WHAT TO DO -
Each line of the records must appear in your answer exactly, with no pictures.

GIVEN DATA -
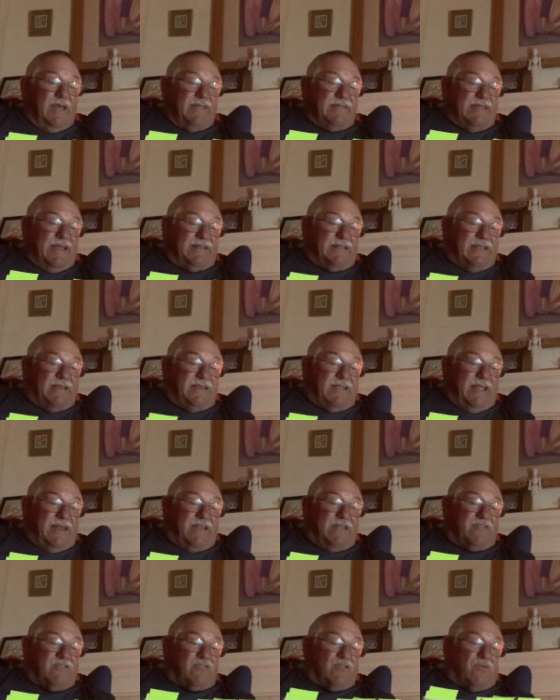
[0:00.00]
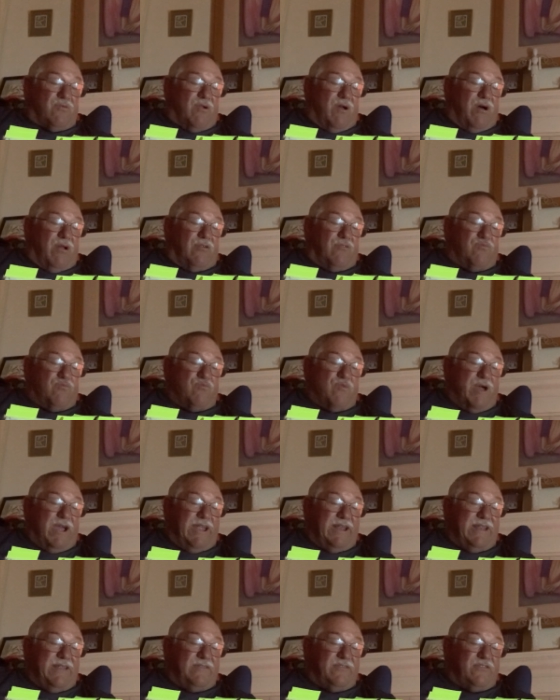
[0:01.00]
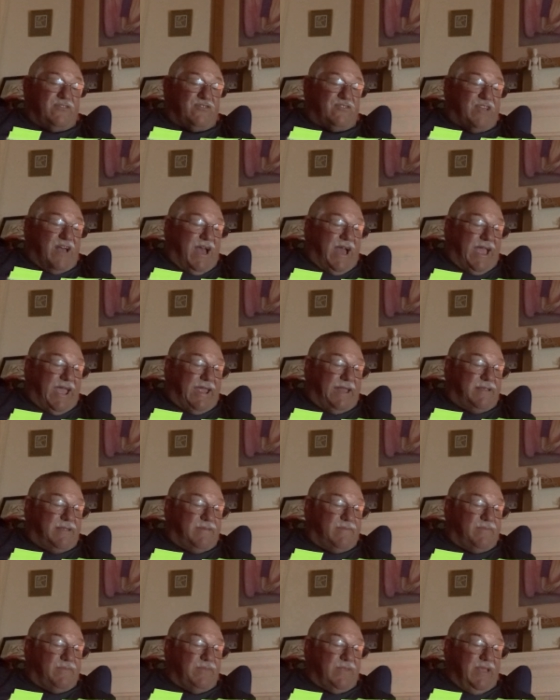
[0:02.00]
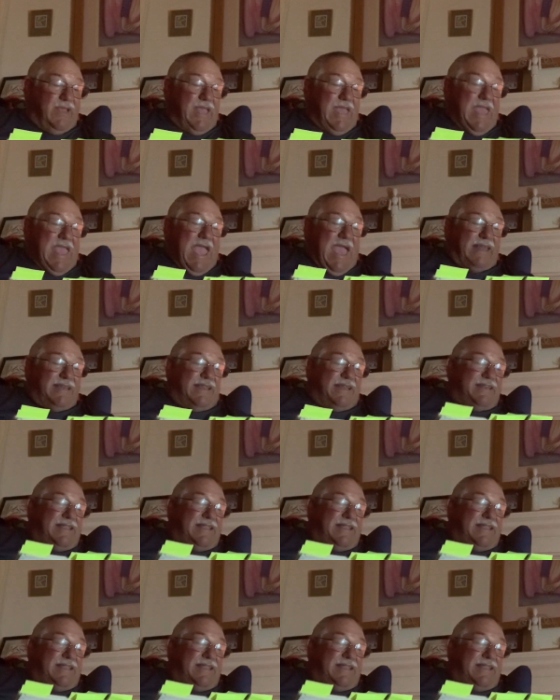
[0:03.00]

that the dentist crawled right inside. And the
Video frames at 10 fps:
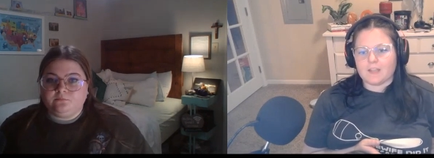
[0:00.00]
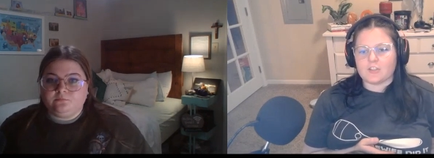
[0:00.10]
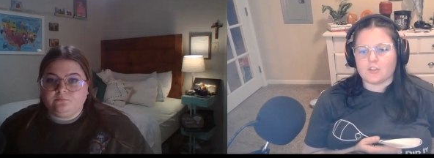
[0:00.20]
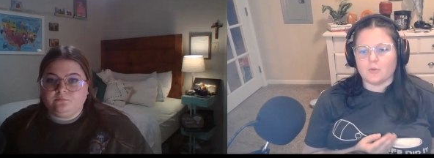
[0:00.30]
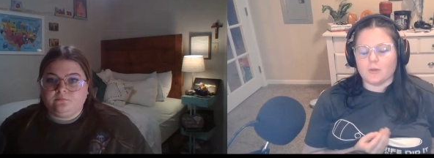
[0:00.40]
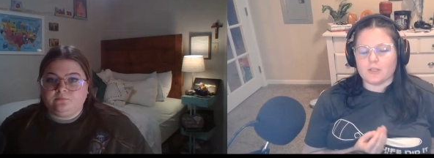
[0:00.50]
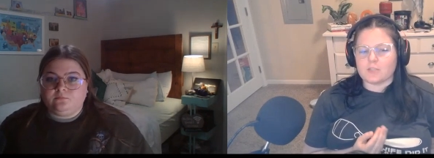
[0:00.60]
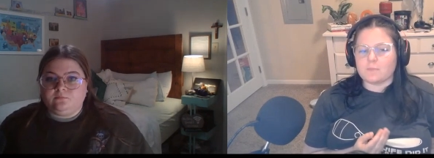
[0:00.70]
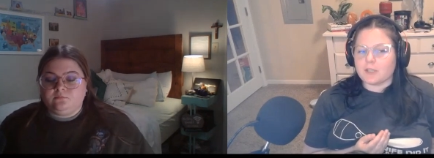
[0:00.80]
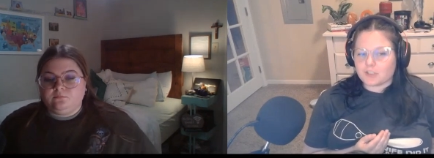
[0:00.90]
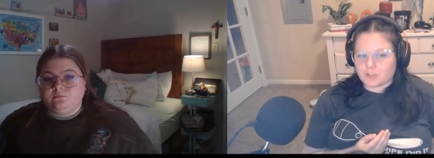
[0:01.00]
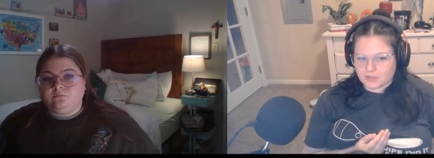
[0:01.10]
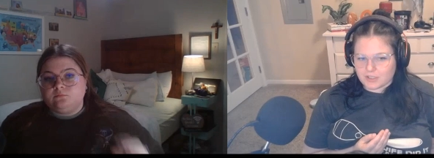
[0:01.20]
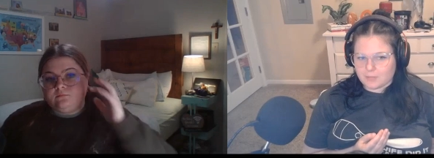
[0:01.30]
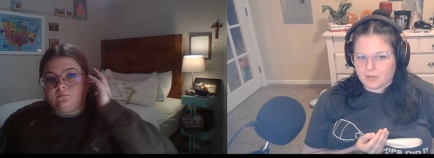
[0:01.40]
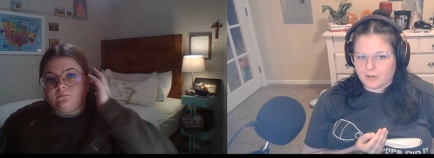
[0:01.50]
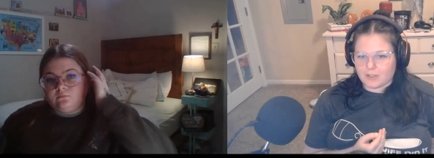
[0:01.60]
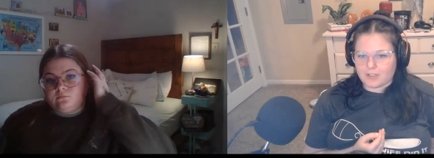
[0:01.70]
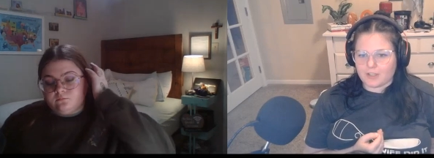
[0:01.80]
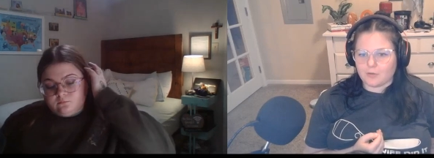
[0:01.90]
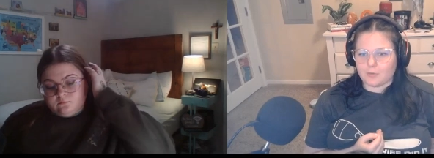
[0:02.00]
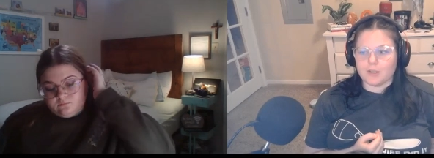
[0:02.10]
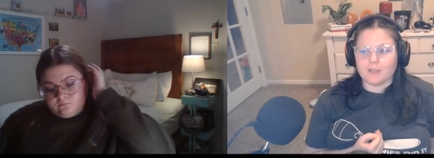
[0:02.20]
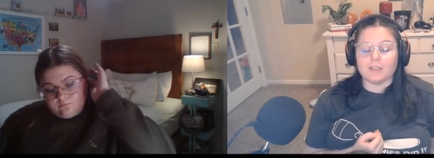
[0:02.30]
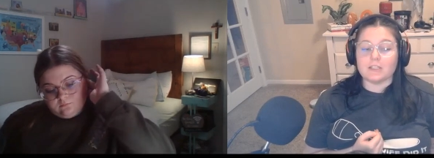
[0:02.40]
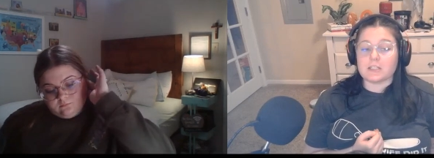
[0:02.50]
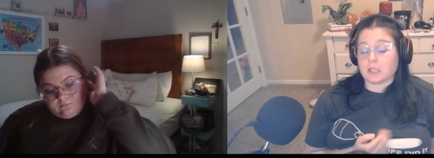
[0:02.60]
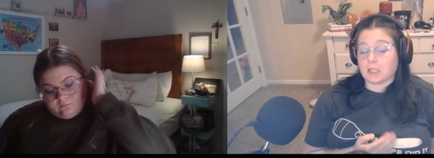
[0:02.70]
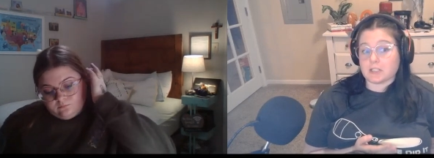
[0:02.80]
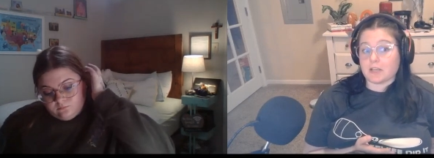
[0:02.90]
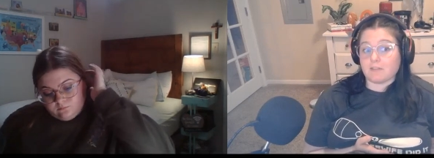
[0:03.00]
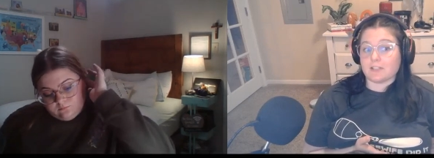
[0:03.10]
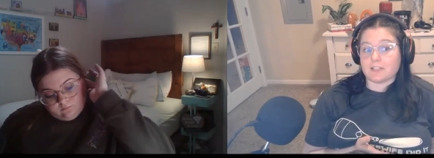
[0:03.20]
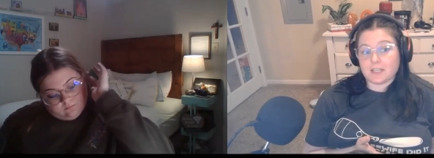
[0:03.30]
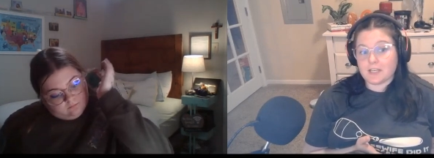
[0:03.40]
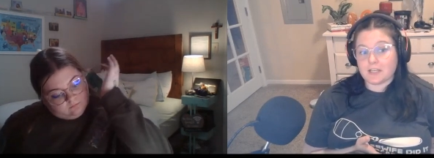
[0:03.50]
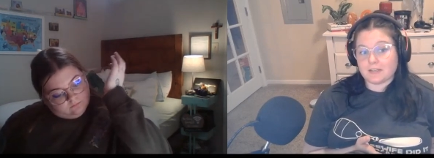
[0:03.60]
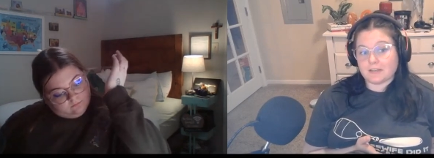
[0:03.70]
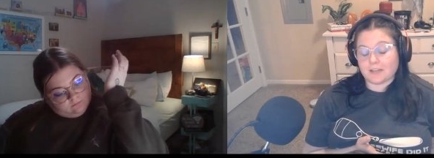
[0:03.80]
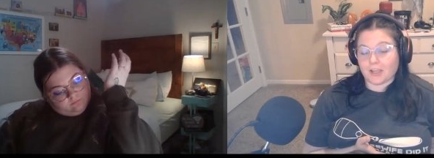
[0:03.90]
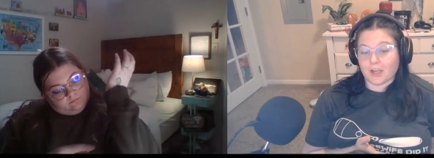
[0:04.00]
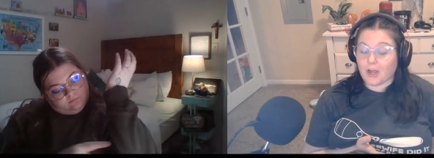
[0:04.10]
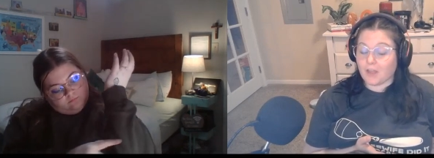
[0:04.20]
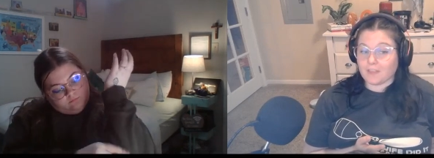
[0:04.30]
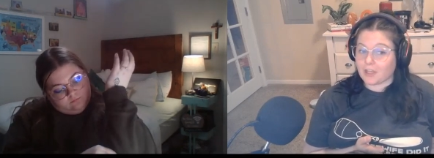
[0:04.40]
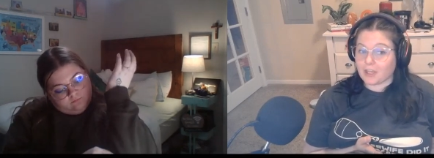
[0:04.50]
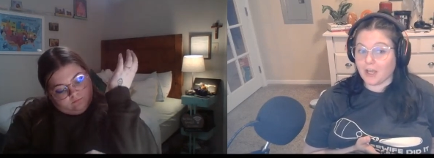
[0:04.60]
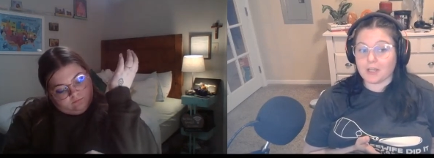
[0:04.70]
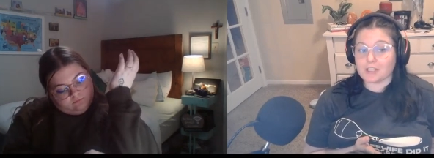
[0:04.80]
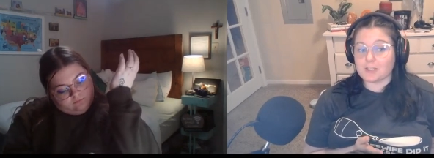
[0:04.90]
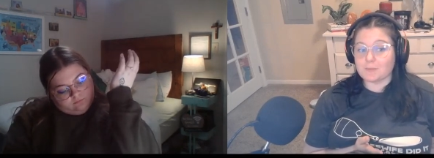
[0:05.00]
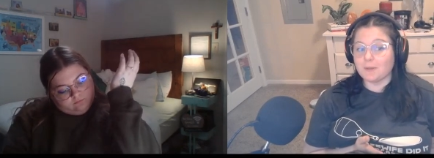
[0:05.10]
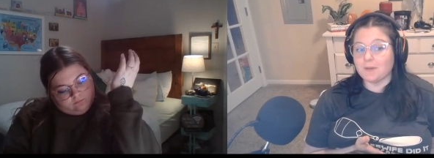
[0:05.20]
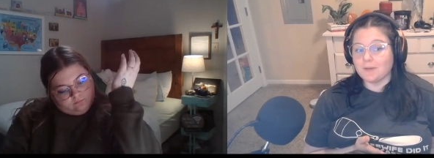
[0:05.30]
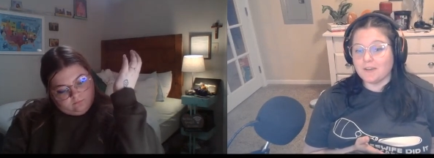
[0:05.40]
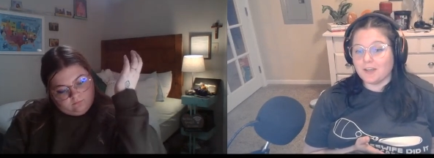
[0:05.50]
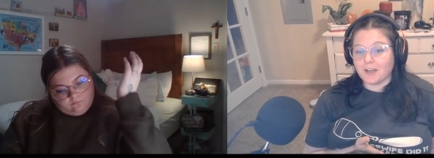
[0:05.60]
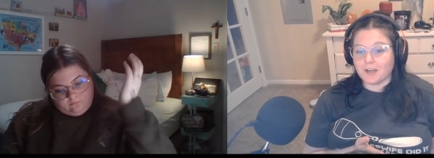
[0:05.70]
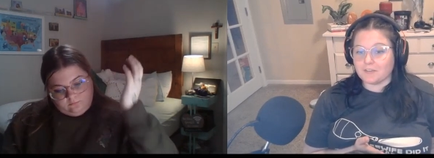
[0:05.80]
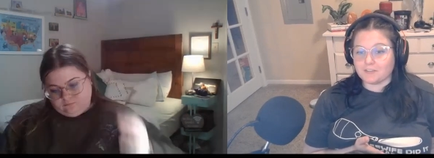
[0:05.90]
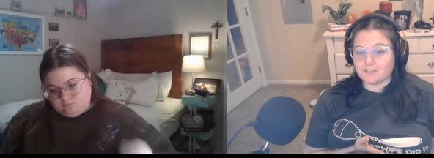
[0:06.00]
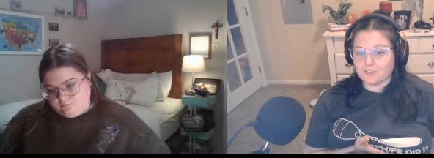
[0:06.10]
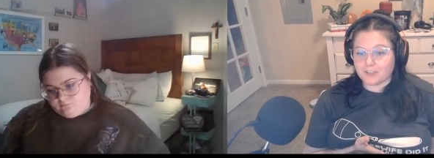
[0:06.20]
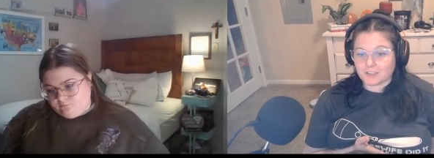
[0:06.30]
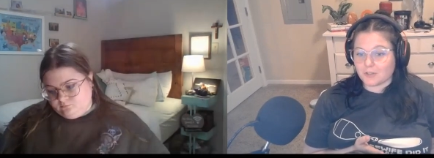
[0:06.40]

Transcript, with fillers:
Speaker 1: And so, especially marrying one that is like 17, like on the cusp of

ANSWER SPACE -
[0:00.00]
[0:01.00]
[0:02.00]
[0:03.00]

that the dentist crawled right inside. And the
Video frames at 10 fps:
[0:00.00]
[0:00.10]
[0:00.20]
[0:00.30]
[0:00.40]
[0:00.50]
[0:00.60]
[0:00.70]
[0:00.80]
[0:00.90]
[0:01.00]
[0:01.10]
[0:01.20]
[0:01.30]
[0:01.40]
[0:01.50]
[0:01.60]
[0:01.70]
[0:01.80]
[0:01.90]
[0:02.00]
[0:02.10]
[0:02.20]
[0:02.30]
[0:02.40]
[0:02.50]
[0:02.60]
[0:02.70]
[0:02.80]
[0:02.90]
[0:03.00]
[0:03.10]
[0:03.20]
[0:03.30]
[0:03.40]
[0:03.50]
[0:03.60]
[0:03.70]
[0:03.80]
[0:03.90]
[0:04.00]
[0:04.10]
[0:04.20]
[0:04.30]
[0:04.40]
[0:04.50]
[0:04.60]
[0:04.70]
[0:04.80]
[0:04.90]
[0:05.00]
[0:05.10]
[0:05.20]
[0:05.30]
[0:05.40]
[0:05.50]
[0:05.60]
[0:05.70]
[0:05.80]
[0:05.90]
[0:06.00]
[0:06.10]
[0:06.20]
[0:06.30]
[0:06.40]

Transcript, with fillers:
Speaker 1: And so, especially marrying one that is like 17, like on the cusp of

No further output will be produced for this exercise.